Posted by: Sally | December 16, 2008 at 09:10 AM
Hmm. Try telling the Kindergartener that the Tooth Fairy stops checking for teeth after midnight. He should give notice before the end of business hours for optimal results.
Posted by: adele | December 16, 2008 at 12:24 PM
I liked the part of the story where Santa died.
Posted by: Husband | December 16, 2008 at 01:40 PM
Don't worry about it. All parents lie about Santa. Not quite like you, though.
Posted by: cookiecrumb | December 16, 2008 at 04:32 PM
You are funny. Thanks for a big laugh. Good job I wasnt drinking anything.

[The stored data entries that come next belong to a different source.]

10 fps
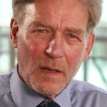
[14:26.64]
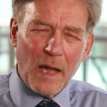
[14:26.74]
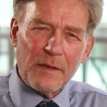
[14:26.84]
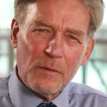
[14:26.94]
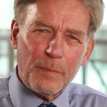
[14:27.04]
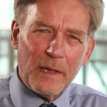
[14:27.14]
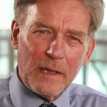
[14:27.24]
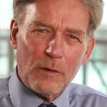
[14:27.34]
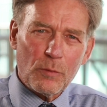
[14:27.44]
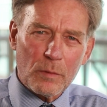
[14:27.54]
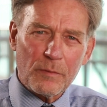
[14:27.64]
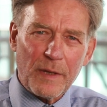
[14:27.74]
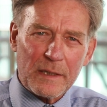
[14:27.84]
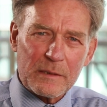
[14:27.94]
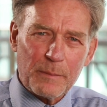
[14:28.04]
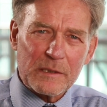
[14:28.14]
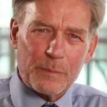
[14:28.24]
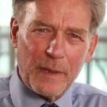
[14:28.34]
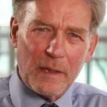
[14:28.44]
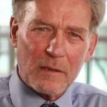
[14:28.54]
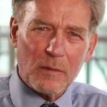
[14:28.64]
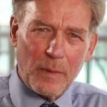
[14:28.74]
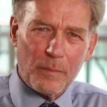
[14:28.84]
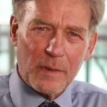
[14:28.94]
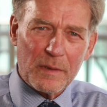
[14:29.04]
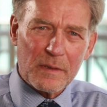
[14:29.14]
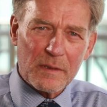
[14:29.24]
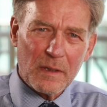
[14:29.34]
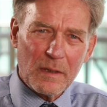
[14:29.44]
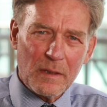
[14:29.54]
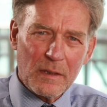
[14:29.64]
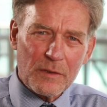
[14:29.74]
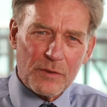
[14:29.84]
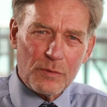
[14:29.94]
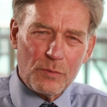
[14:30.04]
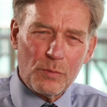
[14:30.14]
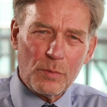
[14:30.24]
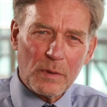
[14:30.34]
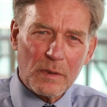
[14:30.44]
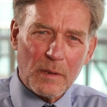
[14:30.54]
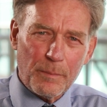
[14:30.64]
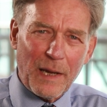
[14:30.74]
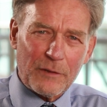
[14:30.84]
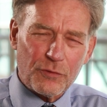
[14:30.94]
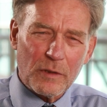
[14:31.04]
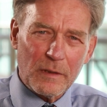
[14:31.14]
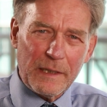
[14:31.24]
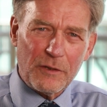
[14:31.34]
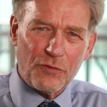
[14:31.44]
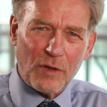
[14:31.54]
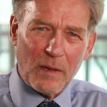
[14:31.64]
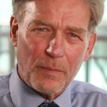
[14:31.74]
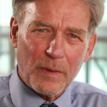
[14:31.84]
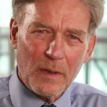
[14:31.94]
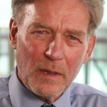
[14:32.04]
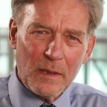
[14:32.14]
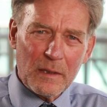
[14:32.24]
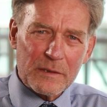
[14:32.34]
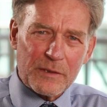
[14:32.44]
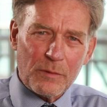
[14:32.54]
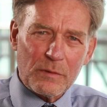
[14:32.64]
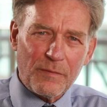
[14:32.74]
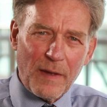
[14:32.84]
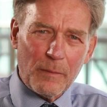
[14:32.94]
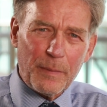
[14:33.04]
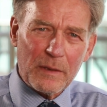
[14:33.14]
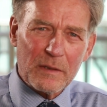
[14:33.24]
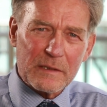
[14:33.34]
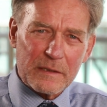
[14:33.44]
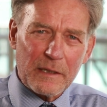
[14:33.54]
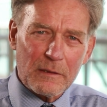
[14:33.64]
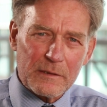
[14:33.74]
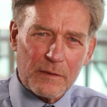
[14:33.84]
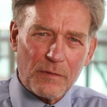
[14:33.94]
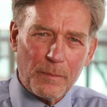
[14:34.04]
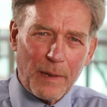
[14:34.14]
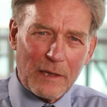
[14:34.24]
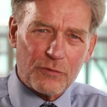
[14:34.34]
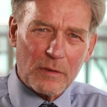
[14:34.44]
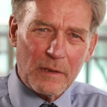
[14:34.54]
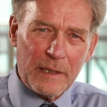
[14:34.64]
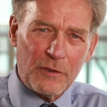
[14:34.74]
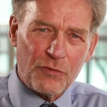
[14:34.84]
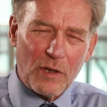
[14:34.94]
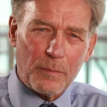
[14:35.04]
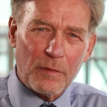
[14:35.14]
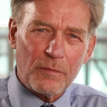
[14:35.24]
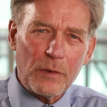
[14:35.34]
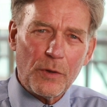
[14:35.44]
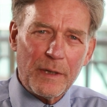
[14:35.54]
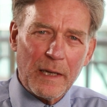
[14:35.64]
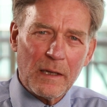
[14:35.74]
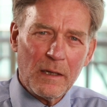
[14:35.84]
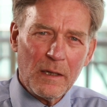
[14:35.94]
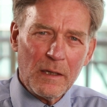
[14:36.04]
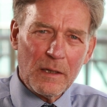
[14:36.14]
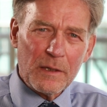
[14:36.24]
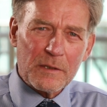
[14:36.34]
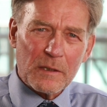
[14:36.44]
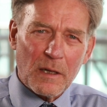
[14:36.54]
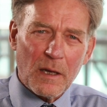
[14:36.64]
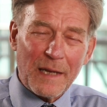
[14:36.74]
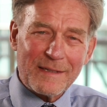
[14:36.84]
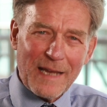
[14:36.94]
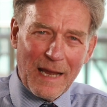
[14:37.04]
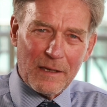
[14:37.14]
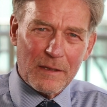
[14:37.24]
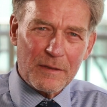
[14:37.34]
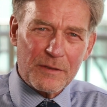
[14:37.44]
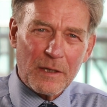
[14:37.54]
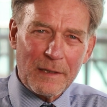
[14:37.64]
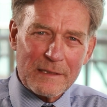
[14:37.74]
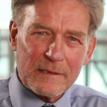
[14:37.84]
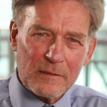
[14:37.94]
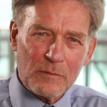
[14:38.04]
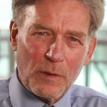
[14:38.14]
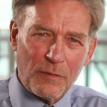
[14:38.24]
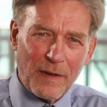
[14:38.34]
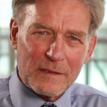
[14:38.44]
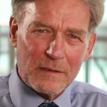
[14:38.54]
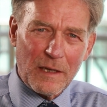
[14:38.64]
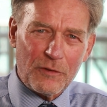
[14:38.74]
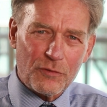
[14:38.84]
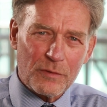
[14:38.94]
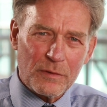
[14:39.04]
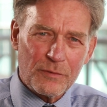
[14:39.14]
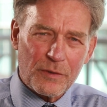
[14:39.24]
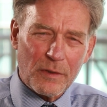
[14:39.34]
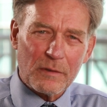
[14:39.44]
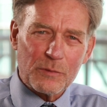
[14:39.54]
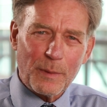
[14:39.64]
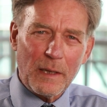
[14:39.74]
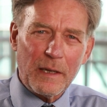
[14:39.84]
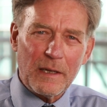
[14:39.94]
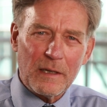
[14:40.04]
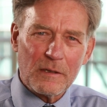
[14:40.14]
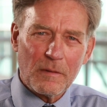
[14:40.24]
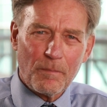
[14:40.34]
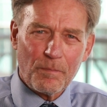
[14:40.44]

Underpinning all of this must be a commitment to compassionate leadership. So developing the skills of compassionate leadership, of learning to attend, to listen with fascination to those we lead,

Posted by: jennywenny | December 16, 2008 at 07:21 PM
Mine, at 10 years old, has come to grips with the fact that there is no Tooth Fairy and no Easter Bunny. Santa is holding on for dear life, but there are only so many times you can be asked, "Mom, is Santa really REAL?" and reply, "Well, I BELIEVE he is." I'm already getting incredulous looks.
Posted by: Katie | December 17, 2008 at 10:50 AM
Me, I like the idea of the Nutcracker being hired out as a hitman. After all, someone's got to take care of the biz when Son Santa is ready to stage a coup.
As for telling kids outrageous and funny lies: I'm all in favor of it. I tried to convince my brother he was dropped off by aliens for, oh, the first 20 years of his life. It teaches them how to have a sense of humor and how not to be a chump.
Posted by: Eugenia | December 17, 2008 at 11:02 AM
I want the little racist to ask you about Gingerbread men again.
Posted by: Fish Sauce Hater | December 18, 2008 at 12:27 AM
Hater: Ah, but you forget who the racist was. Me.
Eugenia: The Nutcracker is so badass with his gang colors and scary facial hair.
Katie: A world without Santa is not a world I want to live in.
jennywenny: I need cue cards for these kinds of conversations. Or maybe just one cue card that says: The answer is magic. Magic never needs explaining.
CC: I hope I get better with practice.
Husband: Of course you do.
Adele: Yeah, that's pretty much what I told him. He was remarkably accepting.
Sally: So sad. Breaking and entering will never be so socially acceptable again.